Work request:
Where a picture appears, leave it out, and transcribe all the lines below exactly.

─── Working data

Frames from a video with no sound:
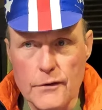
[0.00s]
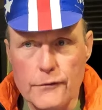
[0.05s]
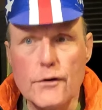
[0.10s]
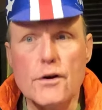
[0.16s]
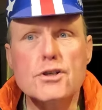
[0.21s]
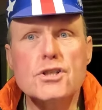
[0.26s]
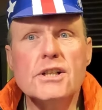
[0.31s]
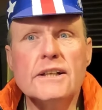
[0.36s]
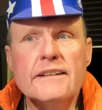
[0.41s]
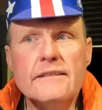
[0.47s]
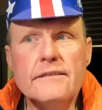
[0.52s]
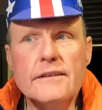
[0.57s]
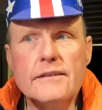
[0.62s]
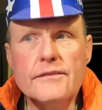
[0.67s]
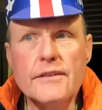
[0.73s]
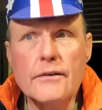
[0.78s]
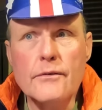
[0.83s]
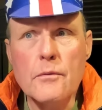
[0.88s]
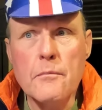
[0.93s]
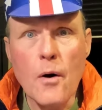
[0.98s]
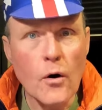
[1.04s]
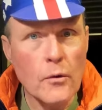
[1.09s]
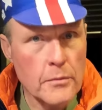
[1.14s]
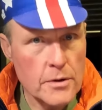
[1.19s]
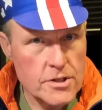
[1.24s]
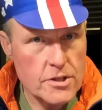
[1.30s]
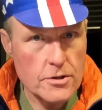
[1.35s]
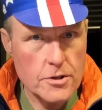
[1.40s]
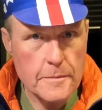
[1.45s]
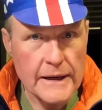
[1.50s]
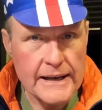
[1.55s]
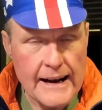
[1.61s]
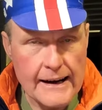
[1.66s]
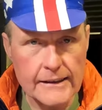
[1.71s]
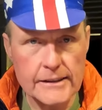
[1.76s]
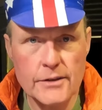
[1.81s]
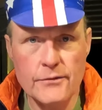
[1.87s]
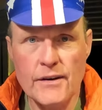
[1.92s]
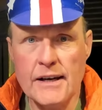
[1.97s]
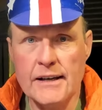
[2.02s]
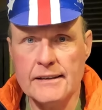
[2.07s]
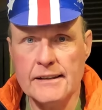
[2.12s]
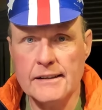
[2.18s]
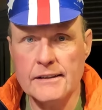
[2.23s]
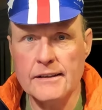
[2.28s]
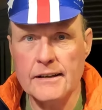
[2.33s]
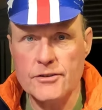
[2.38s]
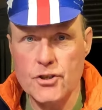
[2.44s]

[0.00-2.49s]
Firstly, there are more muscles being activated.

──────

Answer to this exercise:
Frames from a video with no sound:
[0.00s]
[0.05s]
[0.10s]
[0.16s]
[0.21s]
[0.26s]
[0.31s]
[0.36s]
[0.41s]
[0.47s]
[0.52s]
[0.57s]
[0.62s]
[0.67s]
[0.73s]
[0.78s]
[0.83s]
[0.88s]
[0.93s]
[0.98s]
[1.04s]
[1.09s]
[1.14s]
[1.19s]
[1.24s]
[1.30s]
[1.35s]
[1.40s]
[1.45s]
[1.50s]
[1.55s]
[1.61s]
[1.66s]
[1.71s]
[1.76s]
[1.81s]
[1.87s]
[1.92s]
[1.97s]
[2.02s]
[2.07s]
[2.12s]
[2.18s]
[2.23s]
[2.28s]
[2.33s]
[2.38s]
[2.44s]

[0.00-2.49s]
Firstly, there are more muscles being activated.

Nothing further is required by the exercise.